ARTICLE 19 has called for the defendants in the ‘Gezi Park trial’ to be acquitted at what is expected to be their final hearing tomorrow, February 18, 2020.
David Diaz-Jogeix, Senior Director of Programmes at ARTICLE 19 said:
“The Gezi Park trial has been an attempt by the Turkish authorities to rewrite history by falsely linking environmental protests that took place in 2013 to the attempted 2016 coup against the Turkish government. These prosecutions have been designed to intimidate what remains of civil society in Turkey.
“The prosecution’s arguments have relied on conspiracy theories not evidence. Along with numerous irregularities in the court proceedings, the defendants have not received a fair trial. Yet, if convicted they face life sentences without parole.
“The European Court of Human Rights has already found that Osman Kavala’s detention is arbitrary and aimed at silencing him. He should be immediately released and charges against all defendants should be dropped.”
About the Gezi Park protests
The sixteen defendants are being prosecuted for their involvement in protests at Gezi Park in 2013, which were aimed at halting the redevelopment of a park in central Istanbul. It quickly became a rallying cry for the right to protest, following the police crackdown on the protesters. Hundreds of thousands of people took part in the protests across Turkey. Three years later, the Turkish authorities attempted to link the protests to the attempted coup against the Turkish government. The sixteen defendants were accused of financing the protests and charged with terrorism crimes including, “attempting to overthrow the government” and “preventing it from performing its duties”.
More recently, the public prosecutor called the peaceful protests an “insurrection” which “though it was presented as an innocent protest for democratic rights, its main aim was to create an environment of chaos and disorder across the country by spreading acts of violence by means of various terrorist organizations, thereby inciting the public to an armed rebellion and public revolt against the government of the Republic of Turkey”. 

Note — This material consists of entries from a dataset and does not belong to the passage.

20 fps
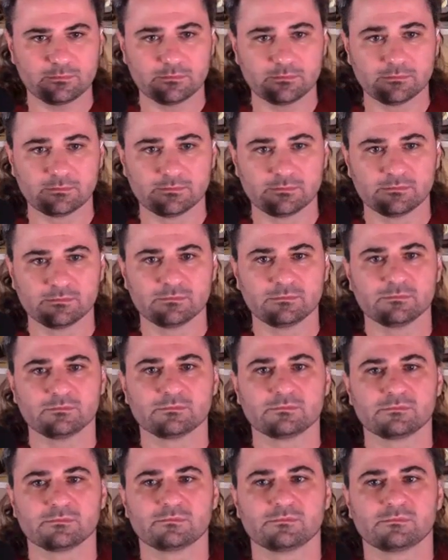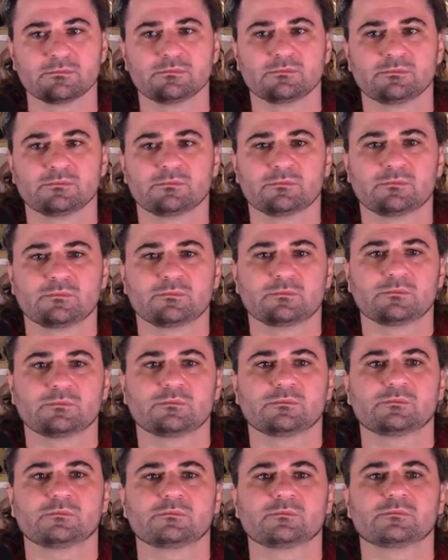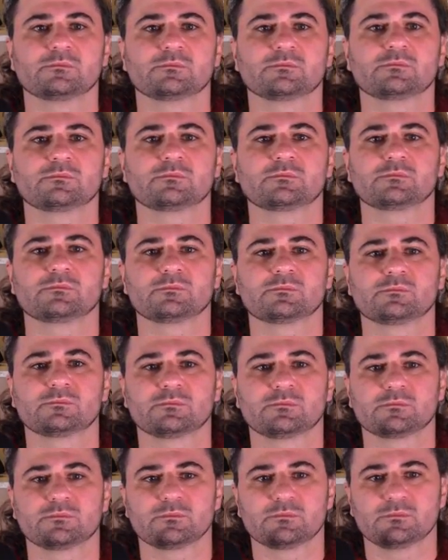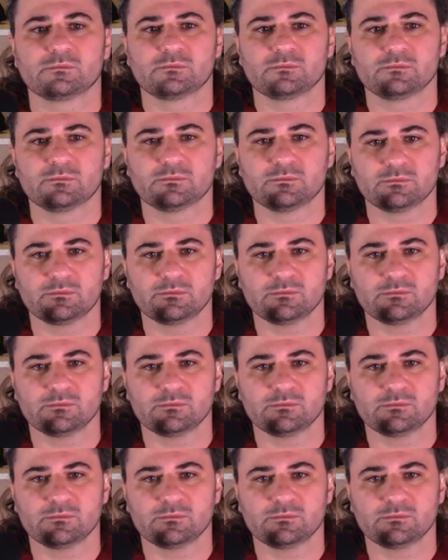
(not speaking)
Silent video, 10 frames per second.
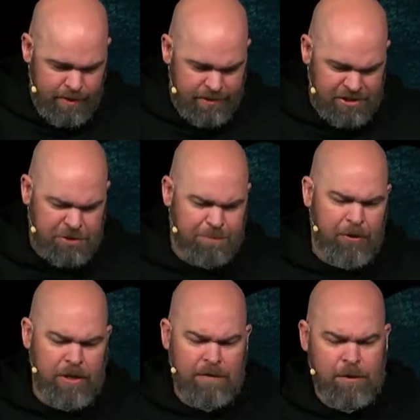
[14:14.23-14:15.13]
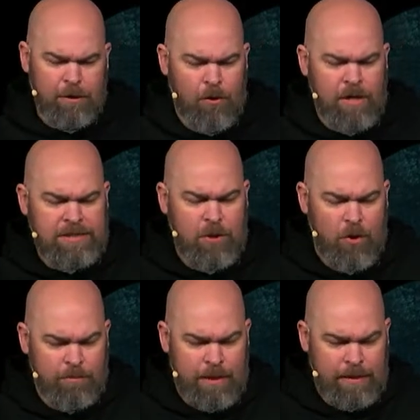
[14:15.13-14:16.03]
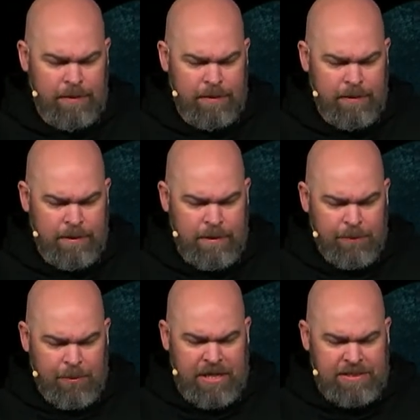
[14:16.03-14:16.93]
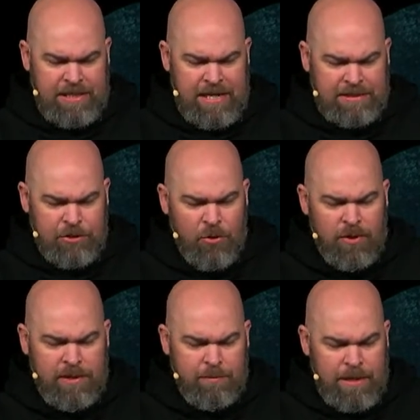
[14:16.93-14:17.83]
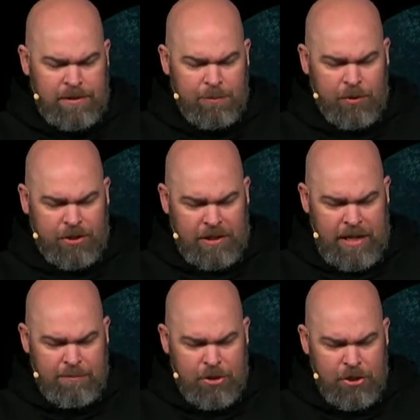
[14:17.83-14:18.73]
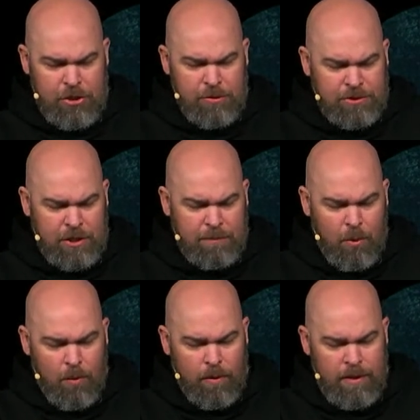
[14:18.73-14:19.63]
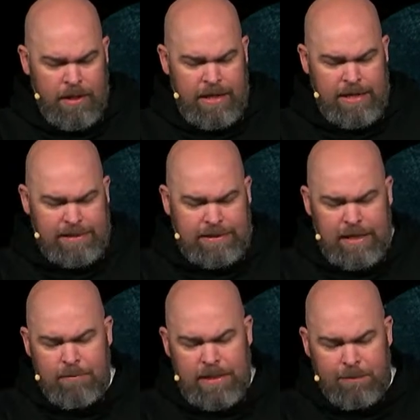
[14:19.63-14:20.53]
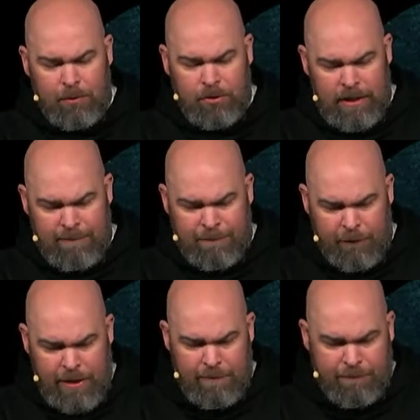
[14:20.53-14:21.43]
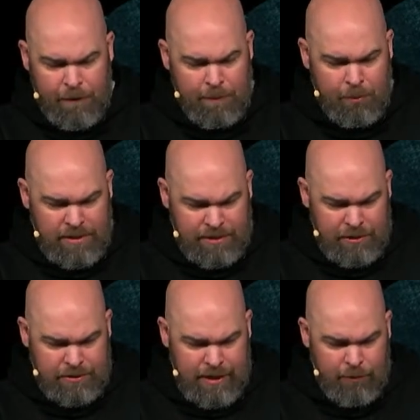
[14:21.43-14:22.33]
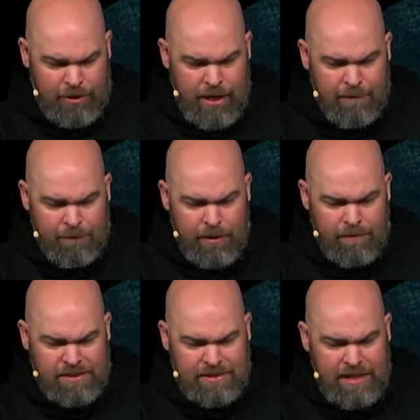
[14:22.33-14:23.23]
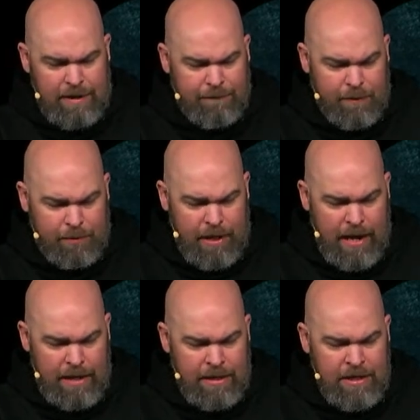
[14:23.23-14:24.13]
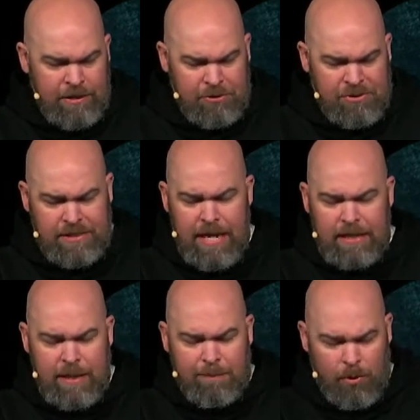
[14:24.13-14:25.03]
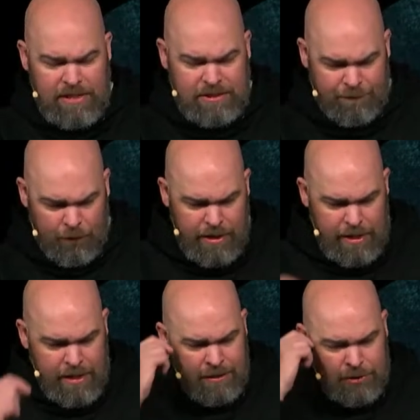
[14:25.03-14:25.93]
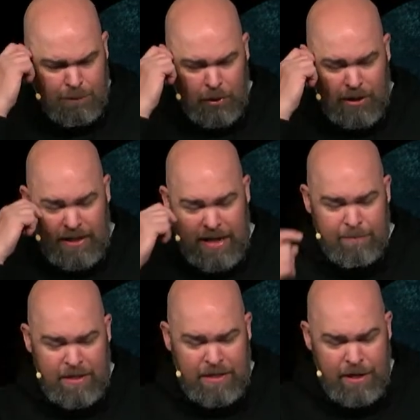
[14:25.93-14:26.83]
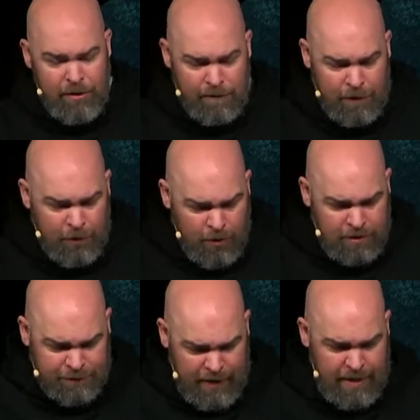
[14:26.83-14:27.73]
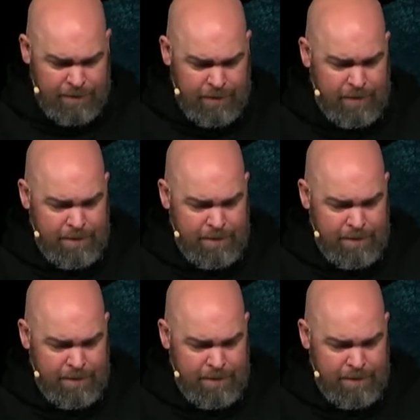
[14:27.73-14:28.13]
"The Spirit of the Lord is on me, because he has anointed me to proclaim good news to the poor. He has sent me to proclaim freedom for the prisoners and recovery of the sight for the blind, to set the oppressed free, to proclaim the year of the Lord's favor."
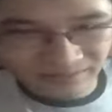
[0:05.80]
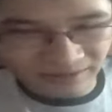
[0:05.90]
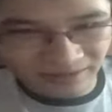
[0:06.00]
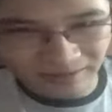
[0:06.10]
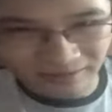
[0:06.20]

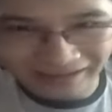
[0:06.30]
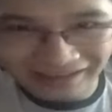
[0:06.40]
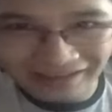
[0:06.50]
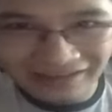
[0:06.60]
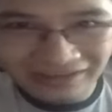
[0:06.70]
I don't want
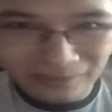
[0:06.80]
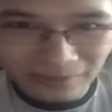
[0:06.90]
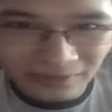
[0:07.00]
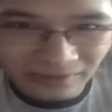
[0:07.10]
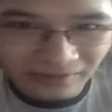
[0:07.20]
any
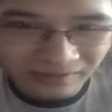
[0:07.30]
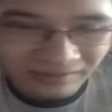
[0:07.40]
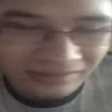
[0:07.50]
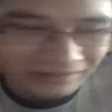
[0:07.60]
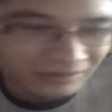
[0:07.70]
sympathy
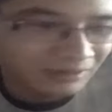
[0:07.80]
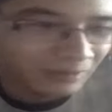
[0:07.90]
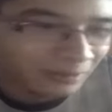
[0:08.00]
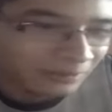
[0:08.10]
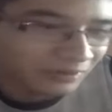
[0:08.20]

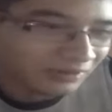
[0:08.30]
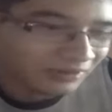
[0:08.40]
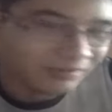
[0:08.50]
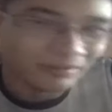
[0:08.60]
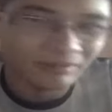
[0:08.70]
towards
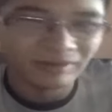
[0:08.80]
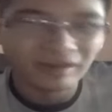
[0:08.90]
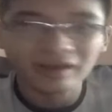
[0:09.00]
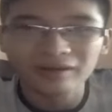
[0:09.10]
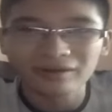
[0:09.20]
this.
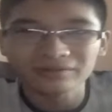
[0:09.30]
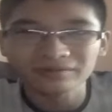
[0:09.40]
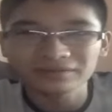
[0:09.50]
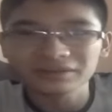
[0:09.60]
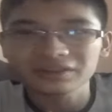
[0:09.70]
I
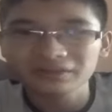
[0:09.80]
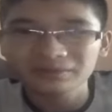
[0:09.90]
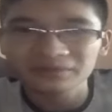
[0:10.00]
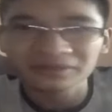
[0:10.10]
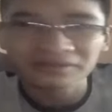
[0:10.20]
don't. It's just
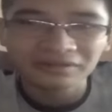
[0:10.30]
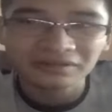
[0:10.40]
something that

However, the Bar Human Rights Committee of England and Wales, which ARTICLE 19 is supporting to observe the hearings has said that the testimony of key witnesses: “only reinforces BHRC’s view that there is simply no evidence to support the prosecution’s case that Mr Kavala and the other Defendants had attempted to overthrow the Government and constitutional order, through force and violence.”
In a report published on 14 February, they said: “The attempt to cast peaceful Gezi Park protestors within the net of violent terrorism, retrospectively and without recourse to the evidential threshold required of the Prosecutor, has a chilling effect on the present and future adherence to international laws and standards, as well as for civil society in Turkey.” 
Osman Kavala is a leading civil society figure in Turkey, a human rights activist, a businessman and founder of Anadolu Kültür, an organisation that aims to create a culture of peace in society through its projects. Kavala has been held in pre-trial detention in Silivri prison for around 20 months, charged with “attempting to overthrow the constitutional order, attempting to overthrow the government of the Turkish republic or to prevent it from performing its duties”.
In December 2019, the European Court of Human Rights (ECtHR) ruled that Kavala should be immediately released saying that there was a “lack of reasonable suspicion that the applicant had committed an offense”.
The sixteen defendants are: Osman Kavala, Yiğit Aksakoğlu, Yiğit Ali Ekmekçi, Çiğdem Mater Utku, Ali Hakan Altınay, Mine Özerden, Tayfun Kahraman, Şerafettin Can Atalay, Ayşe Mücella Yapıcı, Gökçe (Yılmaz) Tüylüoğlu, Hanzade Hikmet Germiyanoğlu, İnanç Ekmekçi, Can Dündar, Memet Ali Alabora, Ayşe Pınar Alabora, and Handan Meltem Arıkan.